Goal of the exercise ->
A faithful copy of all the entries is required, with no pictures in it.

Study material ->
------

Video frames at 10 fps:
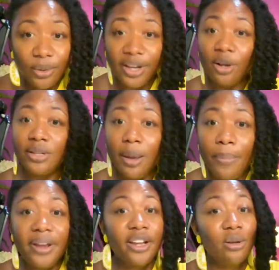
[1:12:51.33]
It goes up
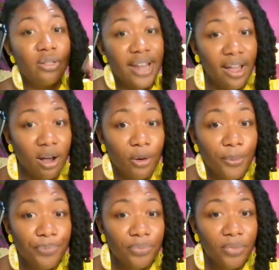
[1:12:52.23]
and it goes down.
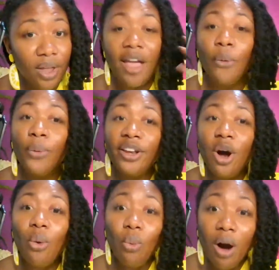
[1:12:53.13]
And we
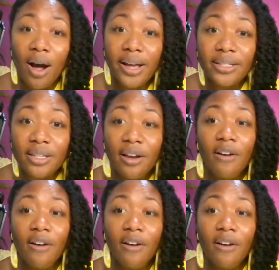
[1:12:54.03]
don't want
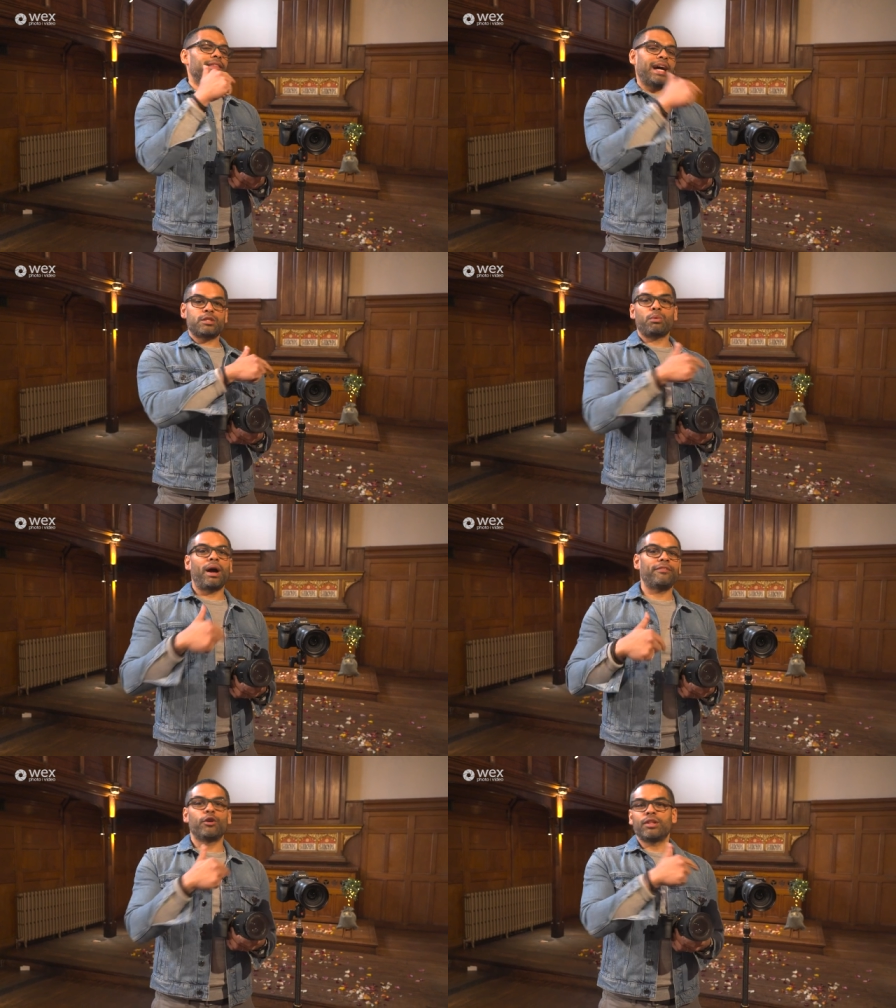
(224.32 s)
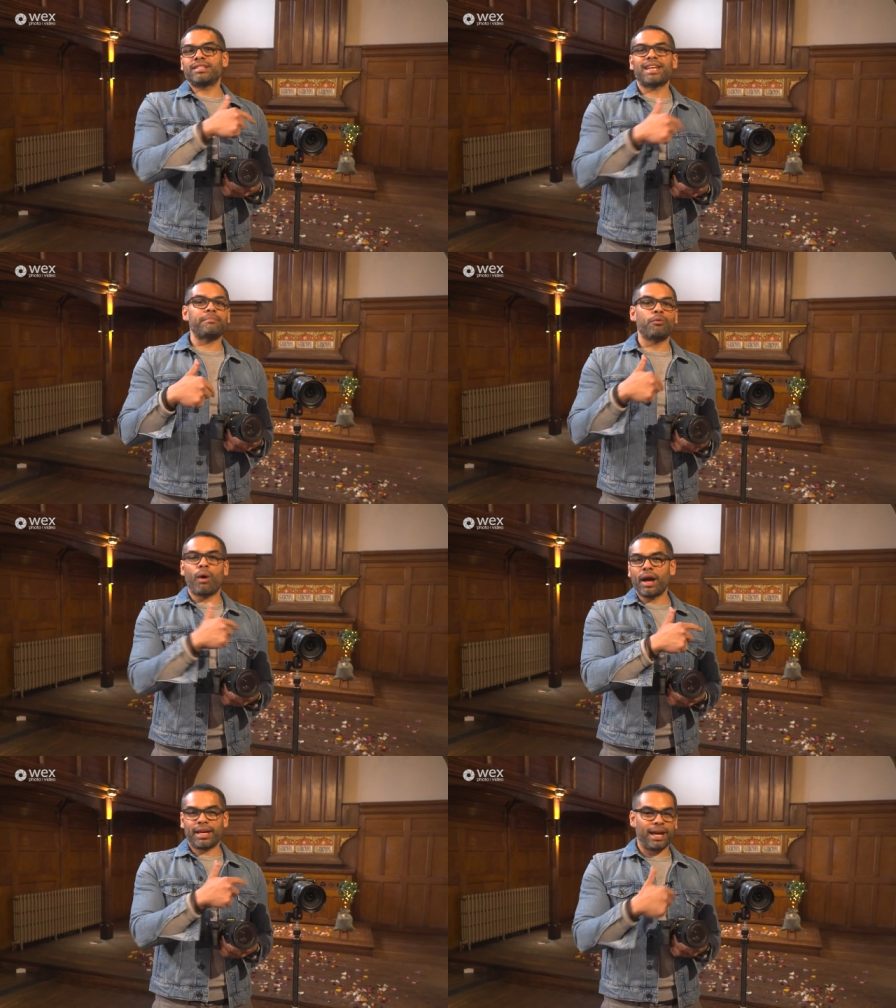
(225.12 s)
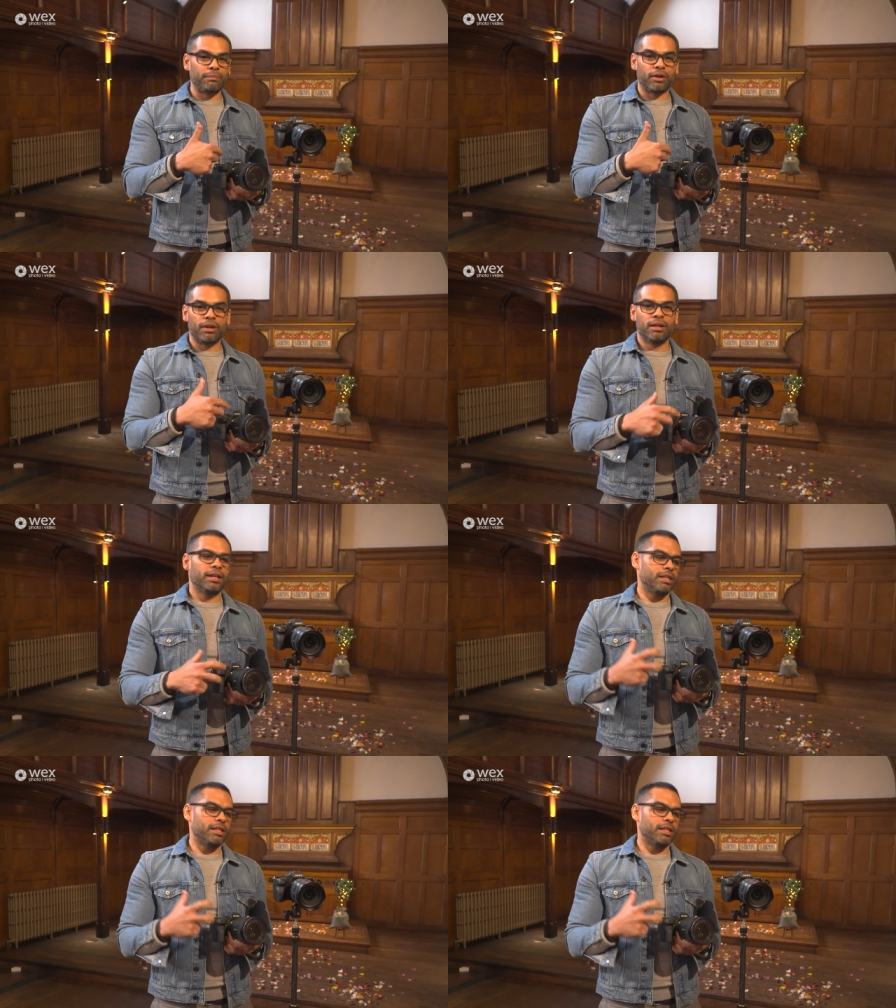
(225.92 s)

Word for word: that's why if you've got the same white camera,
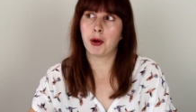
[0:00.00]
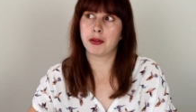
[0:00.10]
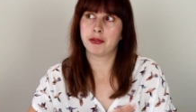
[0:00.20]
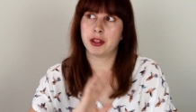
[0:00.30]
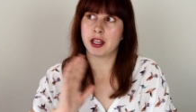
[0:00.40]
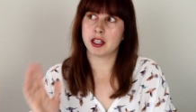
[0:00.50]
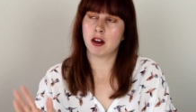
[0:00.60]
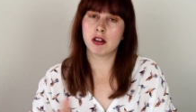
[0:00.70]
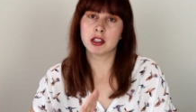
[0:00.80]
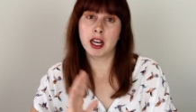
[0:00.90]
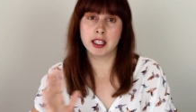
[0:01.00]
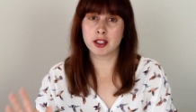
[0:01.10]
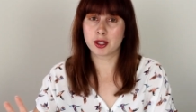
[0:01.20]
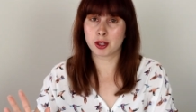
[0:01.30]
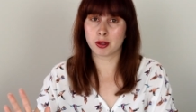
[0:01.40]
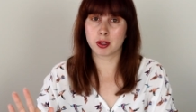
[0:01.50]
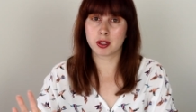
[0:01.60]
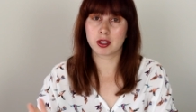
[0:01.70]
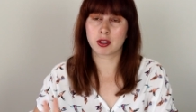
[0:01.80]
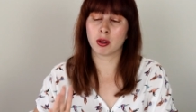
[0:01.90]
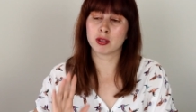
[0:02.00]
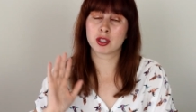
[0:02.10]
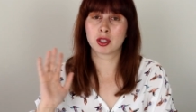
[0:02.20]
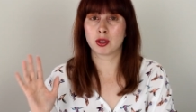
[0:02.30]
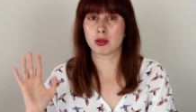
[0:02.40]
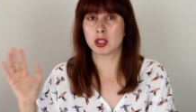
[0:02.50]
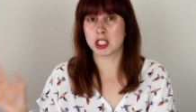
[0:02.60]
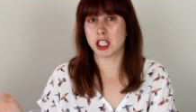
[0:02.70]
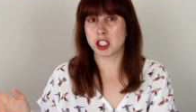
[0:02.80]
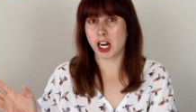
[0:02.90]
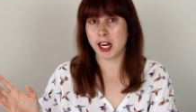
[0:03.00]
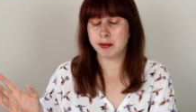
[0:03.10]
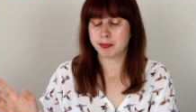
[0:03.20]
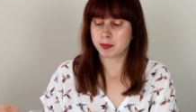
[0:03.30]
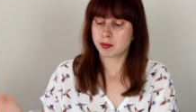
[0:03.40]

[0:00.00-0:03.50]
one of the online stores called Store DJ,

------

Expected output ->
Video frames at 10 fps:
[1:12:51.33]
It goes up
[1:12:52.23]
and it goes down.
[1:12:53.13]
And we
[1:12:54.03]
don't want
(224.32 s)
(225.12 s)
(225.92 s)

Word for word: that's why if you've got the same white camera,
[0:00.00]
[0:00.10]
[0:00.20]
[0:00.30]
[0:00.40]
[0:00.50]
[0:00.60]
[0:00.70]
[0:00.80]
[0:00.90]
[0:01.00]
[0:01.10]
[0:01.20]
[0:01.30]
[0:01.40]
[0:01.50]
[0:01.60]
[0:01.70]
[0:01.80]
[0:01.90]
[0:02.00]
[0:02.10]
[0:02.20]
[0:02.30]
[0:02.40]
[0:02.50]
[0:02.60]
[0:02.70]
[0:02.80]
[0:02.90]
[0:03.00]
[0:03.10]
[0:03.20]
[0:03.30]
[0:03.40]

[0:00.00-0:03.50]
one of the online stores called Store DJ,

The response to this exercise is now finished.